Latest News

Kakuati, Bahasa Jawa Khas Kudus Ternyata Unik

SEPUTAR KUDUS - Ilustrasi Bahasa Jawa khas Kudusan.
SEPUTAR KUDUS - Anda sedang mendengar orang berbicara odhak ndandeh, odhak ndenger, nggonem, engko pek, ape mangkat, puteh, ngeleh, piye tah, lapo tah, hola-holo, atau umpatan khas, kakuati, berarti anda sedang ada di Kota Kretek, Kudus. Kata, frasa, dan ungkapan tersebut merupakan beberapa di antara kata dalam Bahasa Jawa khas Kudus, yang hingga kini masih digunakan dalam kehidupan sehari-hari. 

Beberapa Bahasa Jawa Kudusan yang mudah dikenali, kata "mu" yang menunjukkan kepemilikan, berubah menjadi "em". Misalnya, nggonmu berubah menjadi nggonem, atau mbokmu berubah menjadi mbokem. Contoh lain, klambimu berubah menjadi klambiem atau klambinem, sepatumu berubah menjadi sepatuem atau sepatunem.

Di dalam Bahasa Jawa Kudusan, kata yang diakhiri "ih" berubah menjadi "eh". Misalnya kata putih menjadi puteh, kata ngelih berubah menjadi ngeleh, kata ngalih berubah menjadi ngaleh. Contoh kata lain yang sering diucapkan, kata mulih berubah menjadi muleh.   

Kata khas lainnya dalam dialeg masyarakat Kudus yang masih sering digunakan, yakni "tah". Kata tersebut serupa dengan kata "sih", yang digunakan masyarakat Jepara, dan "leh" oleh masyarakat di Pati. Misalnya, piye sih, oleh masyarakat Kudus akan berubah menjadi piye tah. Contoh lain, lapo leh, oleh masyarakat Kudus akan berubah menjadi lapo tah.

Kurang lengkap jika tidak menginventaris umpatan dalam tulisan ini. Seperti di daerah lainnya, masyarakat di Kudus juga memiliki umpatan-umpatan khas yang masih bisa didengar hingga saat ini. Di tingkatan umpatan paling rendah, dan banyak masyarakat Kudus melafalkannya, yakni kakuati. Di grade yang lebih tinggi ada kata kangkrengane. Kata tersebut mirip kata kakekane, sebuah umpatan khas Semarang.
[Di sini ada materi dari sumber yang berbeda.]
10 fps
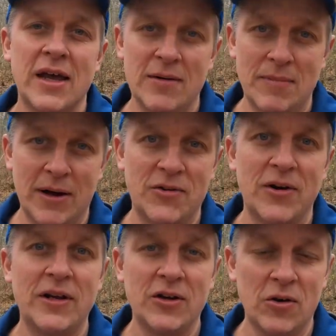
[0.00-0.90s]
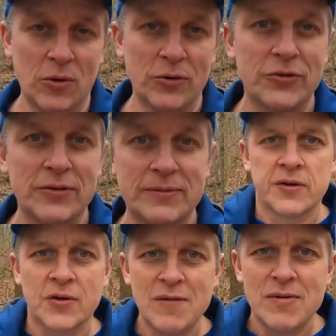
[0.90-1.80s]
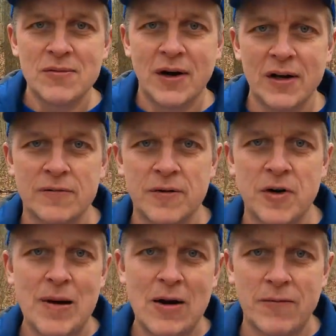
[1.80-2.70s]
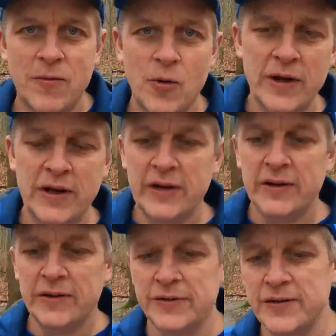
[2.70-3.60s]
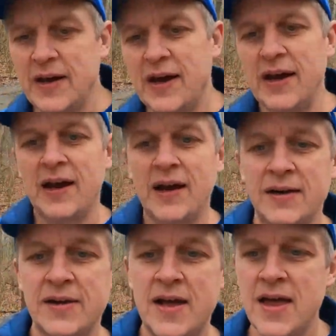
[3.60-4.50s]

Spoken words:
and my training goals. So I've been running for about 40 years, and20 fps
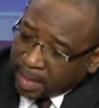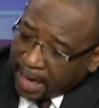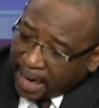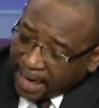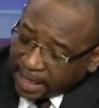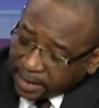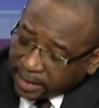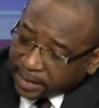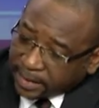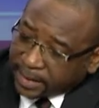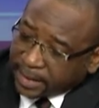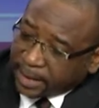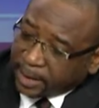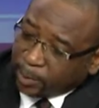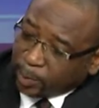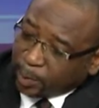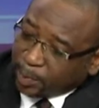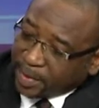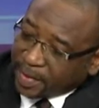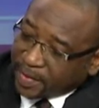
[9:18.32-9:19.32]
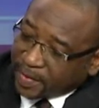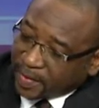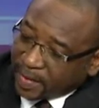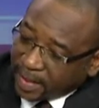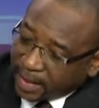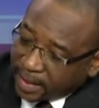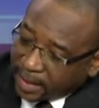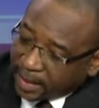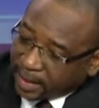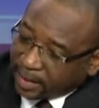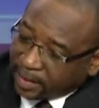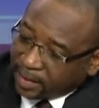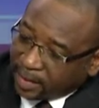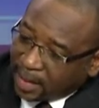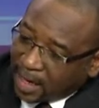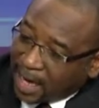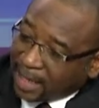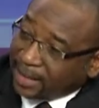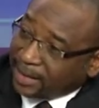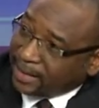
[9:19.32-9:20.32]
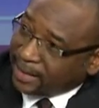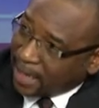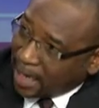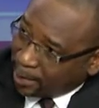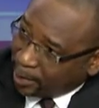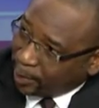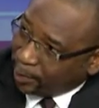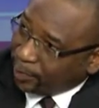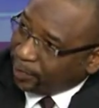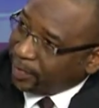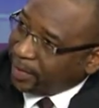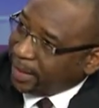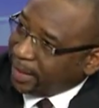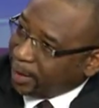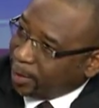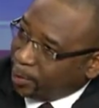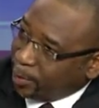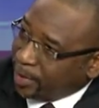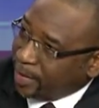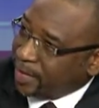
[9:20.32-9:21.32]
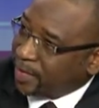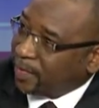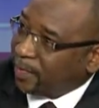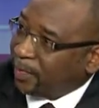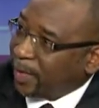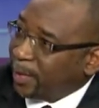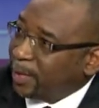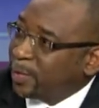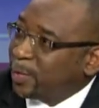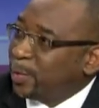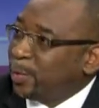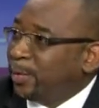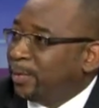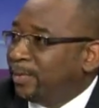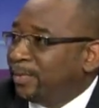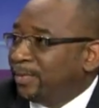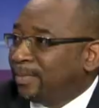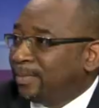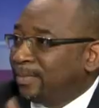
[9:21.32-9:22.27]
entity will be seeking a tariff increase very soon.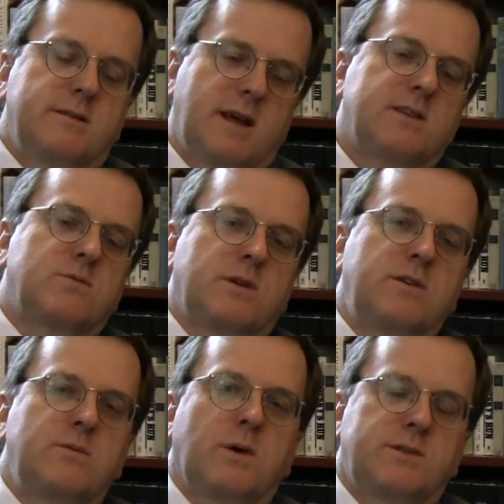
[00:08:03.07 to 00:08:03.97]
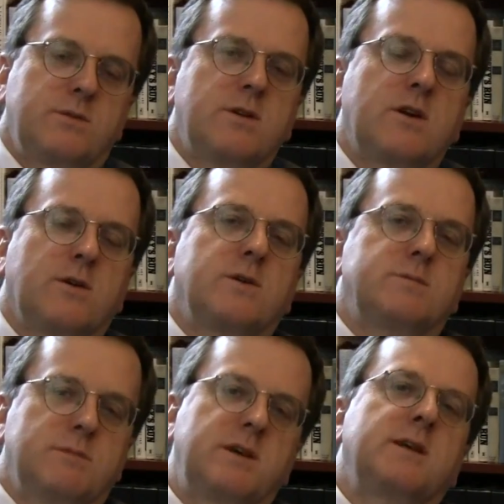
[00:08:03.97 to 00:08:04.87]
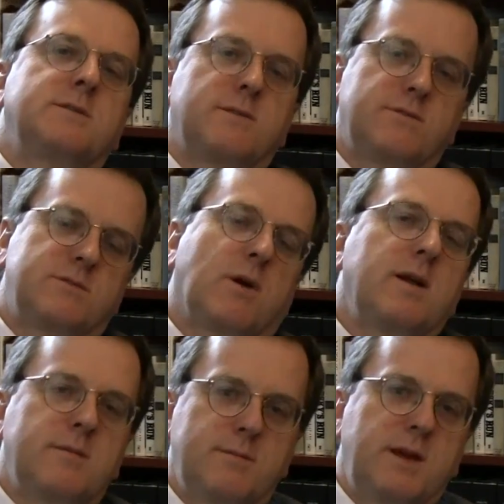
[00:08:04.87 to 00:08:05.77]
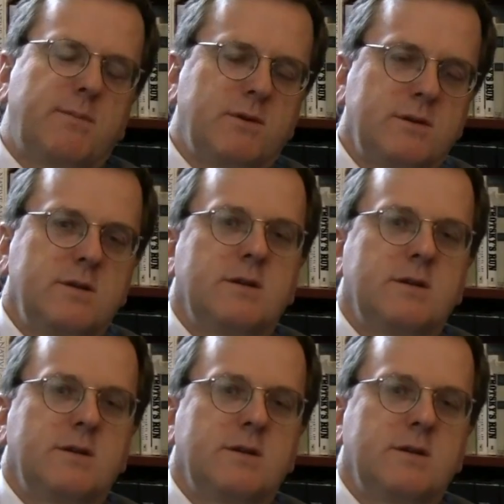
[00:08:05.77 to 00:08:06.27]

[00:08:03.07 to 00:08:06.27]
That's where you want to encourage millions of smart peopleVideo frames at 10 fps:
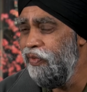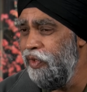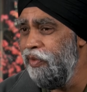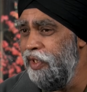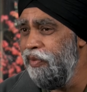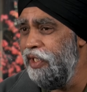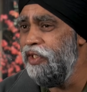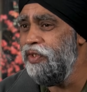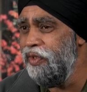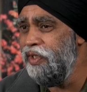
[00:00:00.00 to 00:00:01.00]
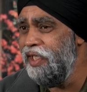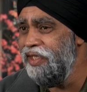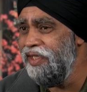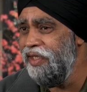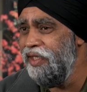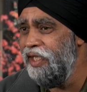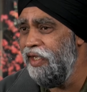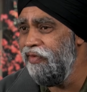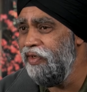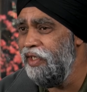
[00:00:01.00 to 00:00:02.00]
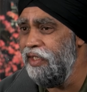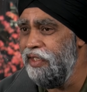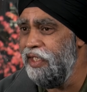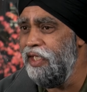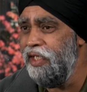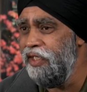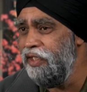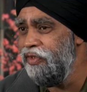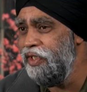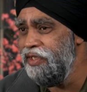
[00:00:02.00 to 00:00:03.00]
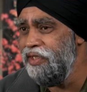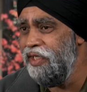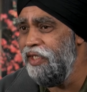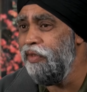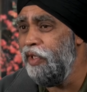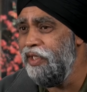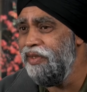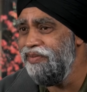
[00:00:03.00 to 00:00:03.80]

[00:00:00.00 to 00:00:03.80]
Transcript: will be making sure that uh, they have uh, the Canadian interests uh, in mind.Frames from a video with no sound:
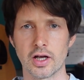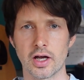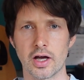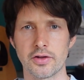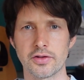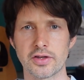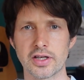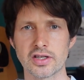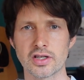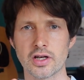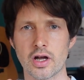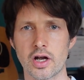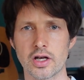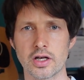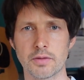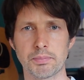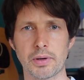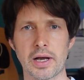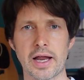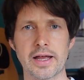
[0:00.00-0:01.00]
And this kind
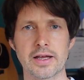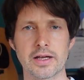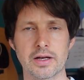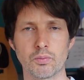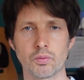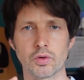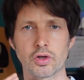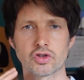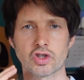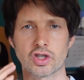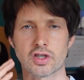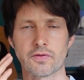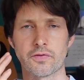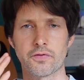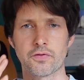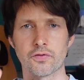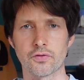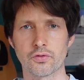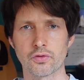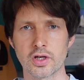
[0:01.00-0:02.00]
of playing will just
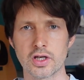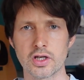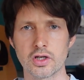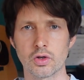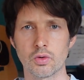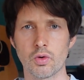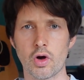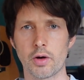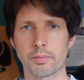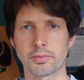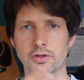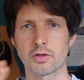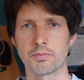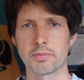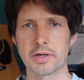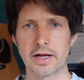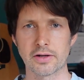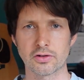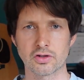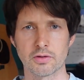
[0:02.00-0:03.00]
free you up to
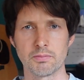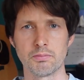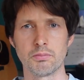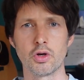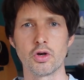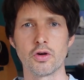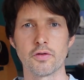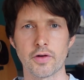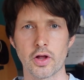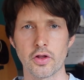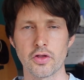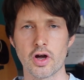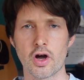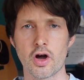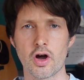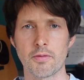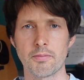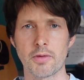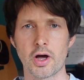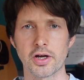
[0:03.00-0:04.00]
be able to move on the
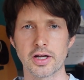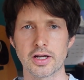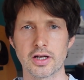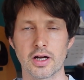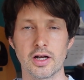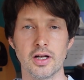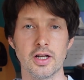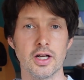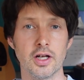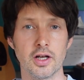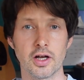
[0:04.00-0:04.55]
harmonicaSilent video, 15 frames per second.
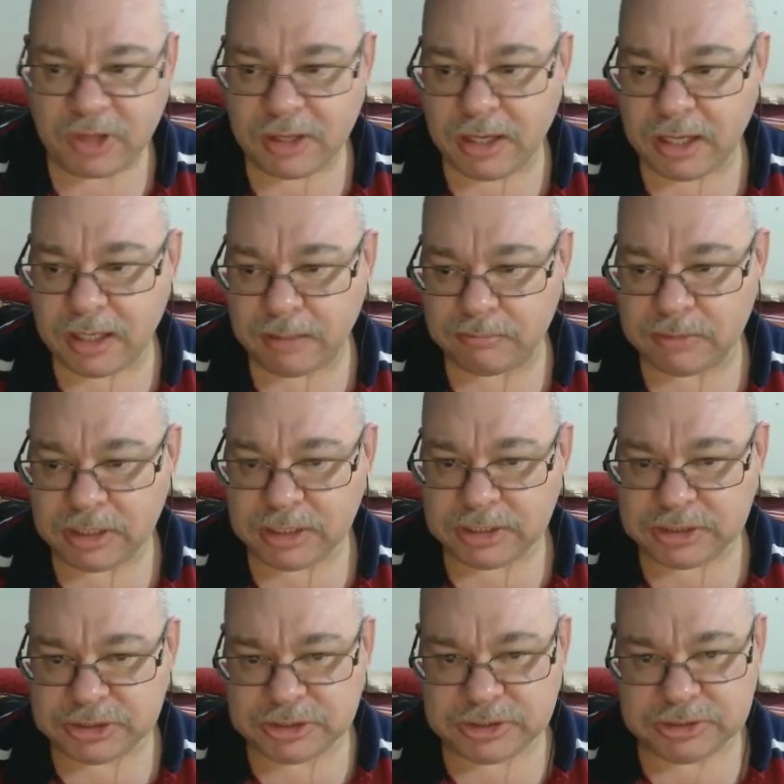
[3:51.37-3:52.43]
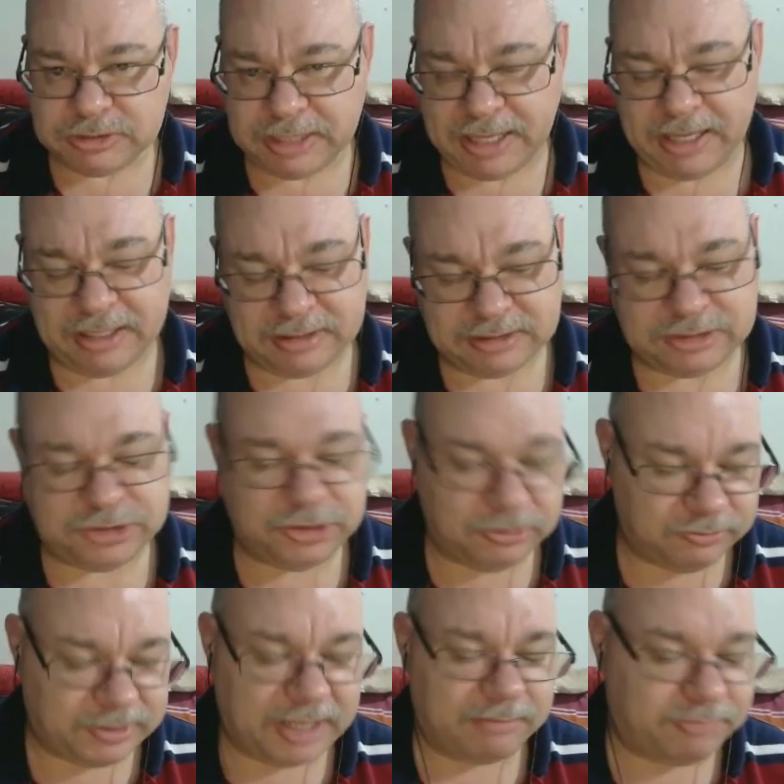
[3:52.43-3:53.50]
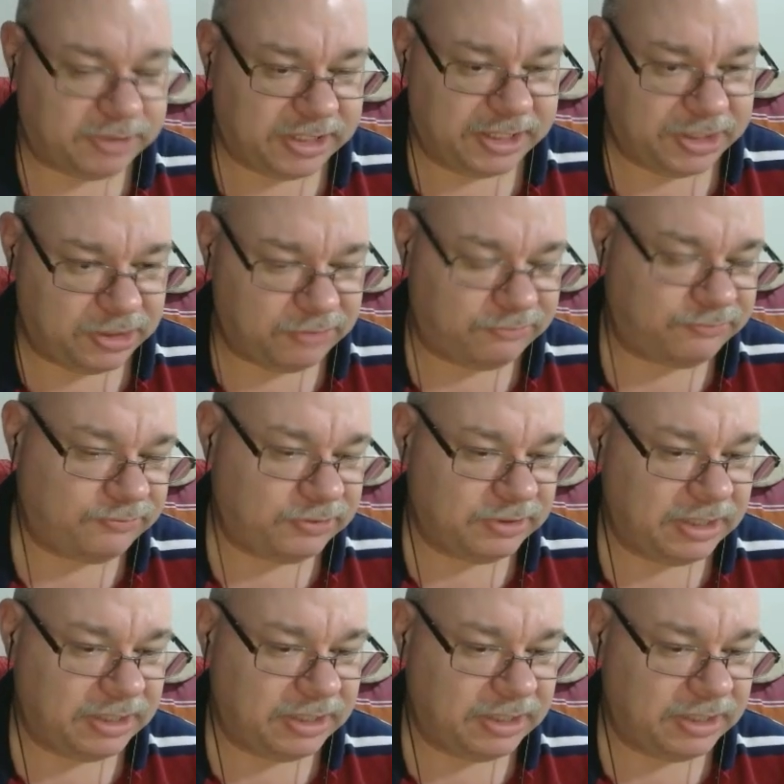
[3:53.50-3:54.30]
And you get plenty ofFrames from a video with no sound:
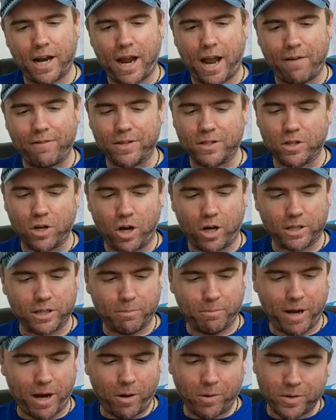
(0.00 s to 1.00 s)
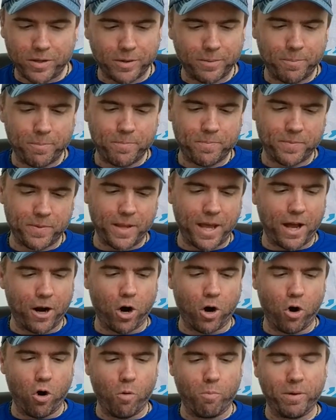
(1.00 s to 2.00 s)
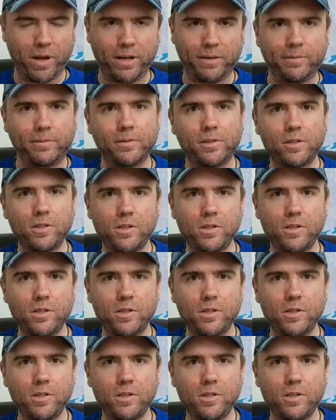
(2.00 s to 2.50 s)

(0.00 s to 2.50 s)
I haven't talked about that are open.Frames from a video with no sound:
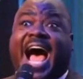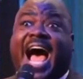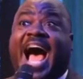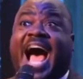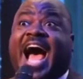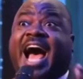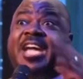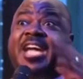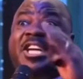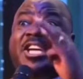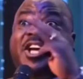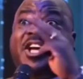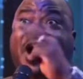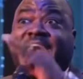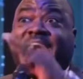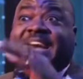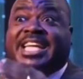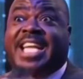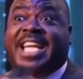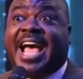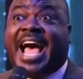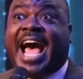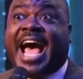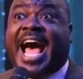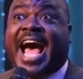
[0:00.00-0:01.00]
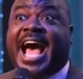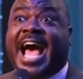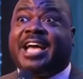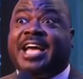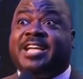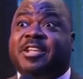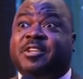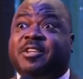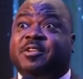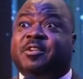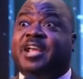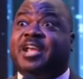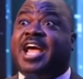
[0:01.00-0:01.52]
other 90 on things
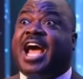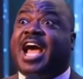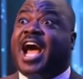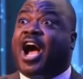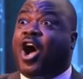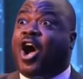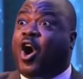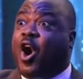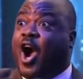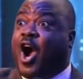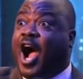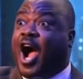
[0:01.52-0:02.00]
you have been wasting it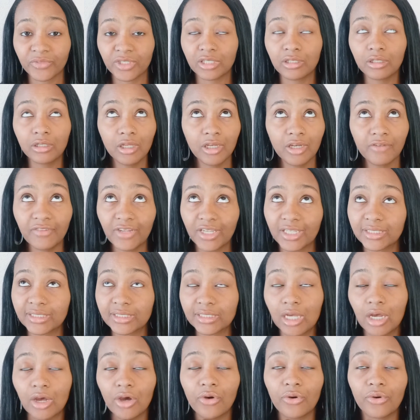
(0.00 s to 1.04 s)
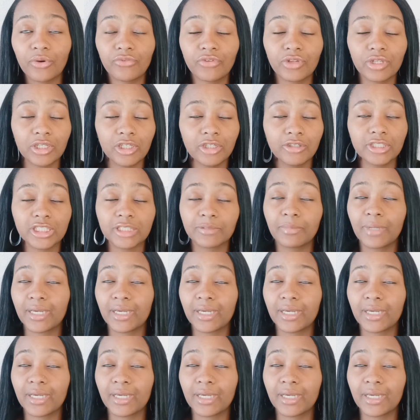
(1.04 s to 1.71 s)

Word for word: Love that song. The lyrics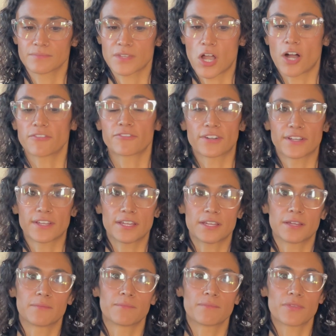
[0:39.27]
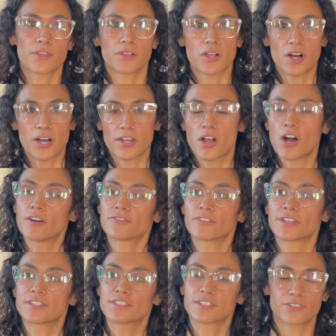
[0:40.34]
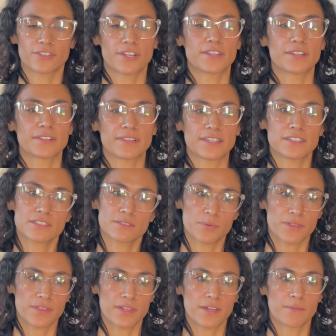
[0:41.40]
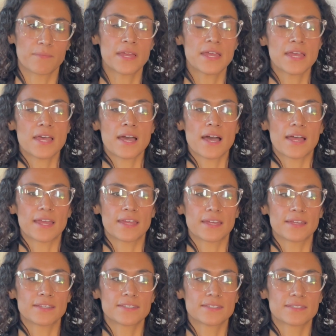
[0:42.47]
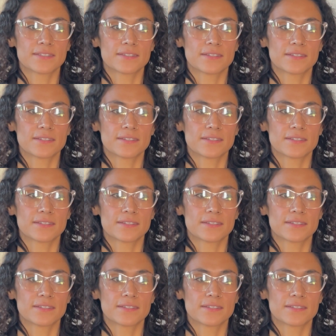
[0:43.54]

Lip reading: offering him the lot, offering to create a lease with him. It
Kata umpatan yang dilafalkan dengan nada lebih tinggi, yakni dianthoki, atau sering diperpendek menjadi thoi. Kata tersebut mirip dengan kata jancuk, umpatan khas Jawa Timuran. Dan, umpatan dengan level nada tertinggi, yakni menyebut organ tubuh seseorang yang diumpat, ditambah akhiram "em". Misalnya, mataem, cangkemem, ususem, dan lain sebagainya. Sedangkan kata yang khas yang untuk menilai orang yang kurang pandai, digunakan kata hola-holo. Kata tersebut serupa dengan kata pekok, yang sering diucapkan orang Semarang. 

Sejumlah kata lain Bahasa Jawa khas Kudusan, di antaranya ndipek (disik) atau sering dipendekkan menjadi pek. Kata opo-opo atau sering dipendekkan menjadi popo, di Kudus berubah menjadi ndandeh. Sedangkan kata ngerti, di Kudus akan berubah menjadi ndenger. Dan kata ameh atau meh, di Kudus akan berubah menjadi ape.

Sebenarnya ada banyak kata atau frasa dan ungkapan khas Kudusan lainnya. Namun, karena keterbatasan waktu riset, membuat tulisan ini sedikit dangkal, karena hanya bersumber dari tutur masyarakat sehari-hari. Jika ada yang serius membuat riset tentang Bahasa Jawa khas Kudusan ini lebih dalam, bahkan bisa dibuat menjadi kamus, tentu akan sangat menarik, bukan?